The Bush administration's emerging approach was that America's enemies in this war were "unlawful" combatants without rights.

One Justice Department memo, written for the CIA late in the fall of 2001, put an extremely narrow interpretation on the international anti-torture convention, allowing the agency to use a whole range of techniques-including sleep deprivation, the use of phobias and the deployment of "stress factors" -- in interrogating Qaeda suspects.

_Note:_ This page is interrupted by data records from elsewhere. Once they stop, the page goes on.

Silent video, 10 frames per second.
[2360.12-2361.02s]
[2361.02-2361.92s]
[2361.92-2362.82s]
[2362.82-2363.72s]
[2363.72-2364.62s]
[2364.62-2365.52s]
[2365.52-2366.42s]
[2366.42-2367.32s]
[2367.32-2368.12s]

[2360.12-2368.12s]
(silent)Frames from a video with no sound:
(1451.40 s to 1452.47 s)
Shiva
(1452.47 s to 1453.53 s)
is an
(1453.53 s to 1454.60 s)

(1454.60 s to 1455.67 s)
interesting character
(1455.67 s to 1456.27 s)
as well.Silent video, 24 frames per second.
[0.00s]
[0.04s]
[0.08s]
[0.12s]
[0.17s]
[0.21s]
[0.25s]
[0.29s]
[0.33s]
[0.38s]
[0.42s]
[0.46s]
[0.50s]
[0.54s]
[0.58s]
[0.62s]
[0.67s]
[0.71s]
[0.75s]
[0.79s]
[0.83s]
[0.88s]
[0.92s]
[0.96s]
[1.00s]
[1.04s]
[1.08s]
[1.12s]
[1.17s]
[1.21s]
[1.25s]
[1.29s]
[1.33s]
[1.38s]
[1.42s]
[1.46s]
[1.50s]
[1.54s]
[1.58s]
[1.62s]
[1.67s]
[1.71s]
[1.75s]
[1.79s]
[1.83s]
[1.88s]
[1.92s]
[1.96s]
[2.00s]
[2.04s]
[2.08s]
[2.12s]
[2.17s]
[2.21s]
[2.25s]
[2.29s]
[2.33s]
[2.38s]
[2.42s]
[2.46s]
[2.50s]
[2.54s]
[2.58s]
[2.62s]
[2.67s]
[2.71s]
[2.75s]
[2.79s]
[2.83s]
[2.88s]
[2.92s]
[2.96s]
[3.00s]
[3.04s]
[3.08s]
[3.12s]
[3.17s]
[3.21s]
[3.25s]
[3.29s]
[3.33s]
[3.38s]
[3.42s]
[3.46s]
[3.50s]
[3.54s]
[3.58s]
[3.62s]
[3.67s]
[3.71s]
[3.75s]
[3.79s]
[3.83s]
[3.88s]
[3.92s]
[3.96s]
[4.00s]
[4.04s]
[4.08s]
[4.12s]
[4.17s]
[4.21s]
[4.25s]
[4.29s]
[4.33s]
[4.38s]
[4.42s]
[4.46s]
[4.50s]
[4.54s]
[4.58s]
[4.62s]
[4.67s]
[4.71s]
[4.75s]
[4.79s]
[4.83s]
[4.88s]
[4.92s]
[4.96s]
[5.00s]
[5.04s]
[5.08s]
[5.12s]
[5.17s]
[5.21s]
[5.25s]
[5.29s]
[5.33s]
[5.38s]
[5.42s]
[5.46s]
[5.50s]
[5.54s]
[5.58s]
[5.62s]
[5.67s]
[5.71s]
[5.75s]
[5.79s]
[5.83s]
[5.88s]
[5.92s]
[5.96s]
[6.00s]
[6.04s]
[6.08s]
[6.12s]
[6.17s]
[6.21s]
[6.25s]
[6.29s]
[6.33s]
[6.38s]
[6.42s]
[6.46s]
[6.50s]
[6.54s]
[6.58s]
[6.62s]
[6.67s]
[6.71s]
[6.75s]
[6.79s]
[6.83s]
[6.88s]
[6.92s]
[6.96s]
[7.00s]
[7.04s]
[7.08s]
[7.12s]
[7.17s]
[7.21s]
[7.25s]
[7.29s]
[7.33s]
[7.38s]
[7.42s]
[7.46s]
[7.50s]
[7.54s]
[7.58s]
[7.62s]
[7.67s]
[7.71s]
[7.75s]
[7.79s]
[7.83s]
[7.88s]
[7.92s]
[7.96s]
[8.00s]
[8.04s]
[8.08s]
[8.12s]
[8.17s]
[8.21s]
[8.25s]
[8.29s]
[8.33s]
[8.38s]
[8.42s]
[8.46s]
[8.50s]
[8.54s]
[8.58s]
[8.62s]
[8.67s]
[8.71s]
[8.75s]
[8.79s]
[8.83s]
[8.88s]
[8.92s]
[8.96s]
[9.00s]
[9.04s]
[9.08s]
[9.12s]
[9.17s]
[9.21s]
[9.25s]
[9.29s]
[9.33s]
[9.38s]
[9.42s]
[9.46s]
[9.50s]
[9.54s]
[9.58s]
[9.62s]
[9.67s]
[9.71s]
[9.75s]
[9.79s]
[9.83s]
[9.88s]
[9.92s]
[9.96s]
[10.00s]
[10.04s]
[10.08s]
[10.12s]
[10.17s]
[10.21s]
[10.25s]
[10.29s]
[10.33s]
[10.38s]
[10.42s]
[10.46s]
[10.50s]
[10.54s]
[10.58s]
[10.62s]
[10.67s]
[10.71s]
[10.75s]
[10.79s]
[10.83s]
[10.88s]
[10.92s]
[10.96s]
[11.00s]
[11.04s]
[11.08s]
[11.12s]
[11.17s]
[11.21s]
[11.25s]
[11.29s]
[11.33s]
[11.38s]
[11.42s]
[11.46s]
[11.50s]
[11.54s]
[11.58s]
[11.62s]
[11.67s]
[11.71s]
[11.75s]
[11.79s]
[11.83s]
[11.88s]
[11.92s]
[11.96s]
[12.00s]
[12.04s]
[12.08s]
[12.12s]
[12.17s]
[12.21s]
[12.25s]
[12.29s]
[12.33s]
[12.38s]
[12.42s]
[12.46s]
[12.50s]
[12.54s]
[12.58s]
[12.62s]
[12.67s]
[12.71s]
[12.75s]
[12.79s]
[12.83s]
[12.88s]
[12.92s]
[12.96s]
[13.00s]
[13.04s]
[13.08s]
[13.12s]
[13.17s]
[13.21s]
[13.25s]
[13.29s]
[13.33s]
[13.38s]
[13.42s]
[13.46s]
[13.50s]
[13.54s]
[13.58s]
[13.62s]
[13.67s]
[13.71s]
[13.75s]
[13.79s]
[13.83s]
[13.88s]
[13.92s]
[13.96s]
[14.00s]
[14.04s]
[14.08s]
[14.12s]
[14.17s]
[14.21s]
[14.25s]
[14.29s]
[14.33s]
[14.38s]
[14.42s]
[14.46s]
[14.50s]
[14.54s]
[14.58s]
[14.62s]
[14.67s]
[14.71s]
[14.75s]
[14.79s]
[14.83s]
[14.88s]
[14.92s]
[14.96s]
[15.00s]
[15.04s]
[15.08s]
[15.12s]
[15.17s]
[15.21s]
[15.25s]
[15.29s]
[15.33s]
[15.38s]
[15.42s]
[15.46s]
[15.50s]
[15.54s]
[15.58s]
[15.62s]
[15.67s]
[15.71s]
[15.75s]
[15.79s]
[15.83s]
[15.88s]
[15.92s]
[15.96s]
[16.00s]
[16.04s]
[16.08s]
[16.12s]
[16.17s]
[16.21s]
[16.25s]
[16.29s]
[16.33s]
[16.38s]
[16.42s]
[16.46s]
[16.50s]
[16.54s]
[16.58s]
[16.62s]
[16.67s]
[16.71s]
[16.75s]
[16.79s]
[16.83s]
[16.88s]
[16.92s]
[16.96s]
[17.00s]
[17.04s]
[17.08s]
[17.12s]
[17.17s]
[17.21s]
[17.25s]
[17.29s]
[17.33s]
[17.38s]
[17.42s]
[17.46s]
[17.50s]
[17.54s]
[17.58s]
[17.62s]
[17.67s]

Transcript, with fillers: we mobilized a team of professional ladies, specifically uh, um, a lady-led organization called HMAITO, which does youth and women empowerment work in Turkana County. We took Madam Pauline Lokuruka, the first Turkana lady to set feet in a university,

The only clear prohibition was "causing severe physical or mental pain" -- a subjective judgment that allowed for "a whole range of things in between," one former administration official familiar with the opinion told 'Newsweek.'

On December 28, 2001, the magazine said, the Justice Department Office of Legal Counsel weighed in with another opinion, arguing that US courts had no jurisdiction to review the treatment of foreign prisoners at Guantanamo Bay. More

The appeal of Guantanamo Bay from the start was that, in the view of administration lawyers, the base existed in a legal twilight zone -- or "the legal equivalent of outer space," as one former administration lawyer described it.

And on January 9, 2002, Newsweek said, John Yoo of Justice's Office of Legal Counsel co-authored a sweeping 42-page memo concluding that neither the Geneva Conventions nor any of the laws of war applied to the conflict in Afghanistan.

When State Department lawyers first saw the Yoo memo, "we were horrified," said one. Two days after the Yoo memo circulated, the State Department's chief legal adviser, William Howard Taft IV, fired a memo to Yoo calling his analysis "seriously flawed."

Similarly, when Secretary of State Colin Powell read the Gonzales memo, he "hit the roof," a State source told the magazine. Desperately seeking to change Bush's mind, Powell fired off his own blistering response the next day, January 26, and sought an immediate meeting with the president.

On February 7, 2002, the White House announced that the US would indeed apply the Geneva Conventions to the Afghan war -- but that Taliban and Qaeda detainees would still not be afforded prisoner-of-war status.

The White House's halfway retreat, also set the stage for the new interrogation procedures ungoverned by international law. With the legal groundwork laid, Bush signed a secret order granting new powers to the CIA.

Newsweek quoted knowledgeable sources as saying the president's directive authorized the CIA to set up a series of secret detention facilities outside the US, and to question those held in them with unprecedented harshness.

Washington then negotiated novel "status of forces agreements" with foreign governments for the secret sites. These agreements gave immunity not merely to US government personnel but also to private contractors.

Asked by the magazine about the directive last week, a senior administration official said, "We cannot comment on purported intelligence activities."

The administration, it says, also began "rendering" -- or delivering terror suspects to foreign governments for interrogation.

At a classified briefing for Senators not long after 9/11, CIA Director George Tenet was asked
whether Washington was going to get governments known for their brutality to turn over Qaeda suspects to the US.

Congressional sources told 'Newsweek' that Tenet suggested it might be better sometimes for such suspects to remain in the hands of foreign authorities, who might be able to use more aggressive interrogation methods.

By 2004, the United States was running a covert charter airline moving CIA prisoners from one secret facility to another, sources say. It was judged impolitic (and too traceable) to use the US Air Force.